Hepatitis C causes more years of life lost than any other infectious disease in Ontario, and likely in Canada, and is the leading indication for liver transplantation. The virus slowly destroys the liver over many years of infection eventually leading to cirrhosis and ultimately liver failure or liver cancer.

However, if hepatitis C is diagnosed early, it is curable. New antiviral agents eradicate hepatitis C virus from the blood in as little as eight to 12 weeks and have few or no side effects – a major improvement over previous treatments.

Once liver disease is very advanced, treatment is less effective and may not be possible, so the goal is to find people with hepatitis C before the virus has caused liver damage. Screening for hepatitis C involves a simple blood test, which is covered by all provincial healthcare plans.

Currently, the recommended Canadian approach is to test based on risk factors. These include:

  • injection drug use (even once)
  • receiving blood transfusions or blood products before 1992
  • piercings or tattoos done in an unclean environment with unsterile equipment
  • exposure to infected blood through sharing personal care items such as razors, toothbrushes
  • being immunized or receiving a medical procedure in countries where hepatitis C is common

The authors point out risk-factor based screening has not been successful in Canada or other countries, including the U.S. and Europe. Primary care physicians and those infected are often unaware of risk factors, individuals may be uncomfortable talking about high-risk behaviours, and up to 30 per cent of infected individuals have no identifiable risk factors, and would therefore be missed. Most studies show that risk factor based screening does not work for hepatitis C and most other chronic infections.

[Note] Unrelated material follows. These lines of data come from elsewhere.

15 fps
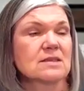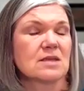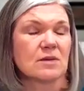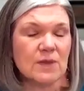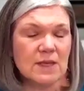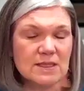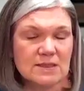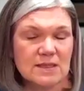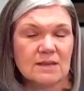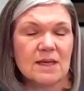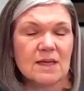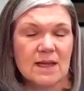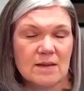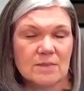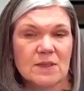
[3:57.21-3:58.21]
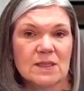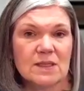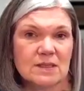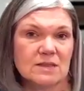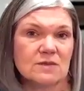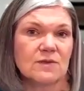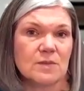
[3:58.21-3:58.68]
So they sent the
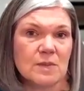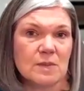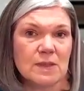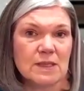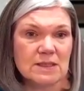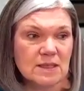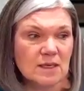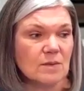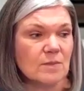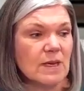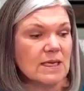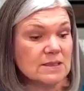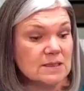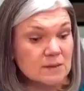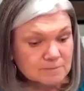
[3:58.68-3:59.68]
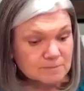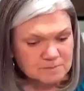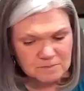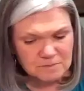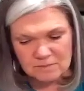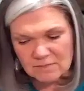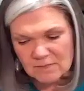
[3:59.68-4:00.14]
ambulance from the military base.
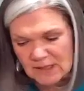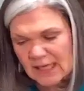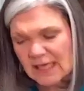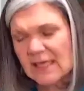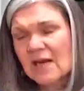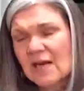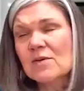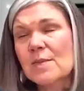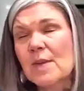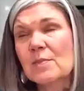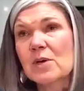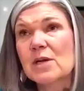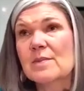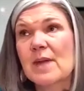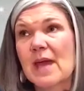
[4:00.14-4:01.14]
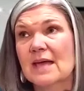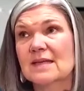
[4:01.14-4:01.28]
And I remember him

In contrast, the Centers for Disease Control and Prevention (CDC) in the U.S. has recommended screening all individuals born between 1945 and 1965 for hepatitis C virus. Even though most baby boomers do not have the infection, the CDC adopted the policy because they have shown that identifying infected people and treating them early will save lives and money by avoiding the costs associated with complications of liver disease.

If nothing is done to ensure treatment, say the authors, liver-related deaths will increase by 160 per cent by 2035. In addition, annual costs linked to chronic hepatitis C (not including antiviral therapies) are expected to rise from an estimated $161 million in 2013 to more than $258 million in 2032.

Eliminating hepatitis C by 2030 is doable for the first time because we have the tools, says Dr. Shah, who is an Assistant Professor in Medicine, University of Toronto.

"We have the therapies, the know-how, the knowledge of what it would take to achieve this," he says.

"But we need a coordinated, national strategy on screening, early testing and treatment, along with harm-reduction intervention to reduce new infections and reinfections, such as those from opioid misuse."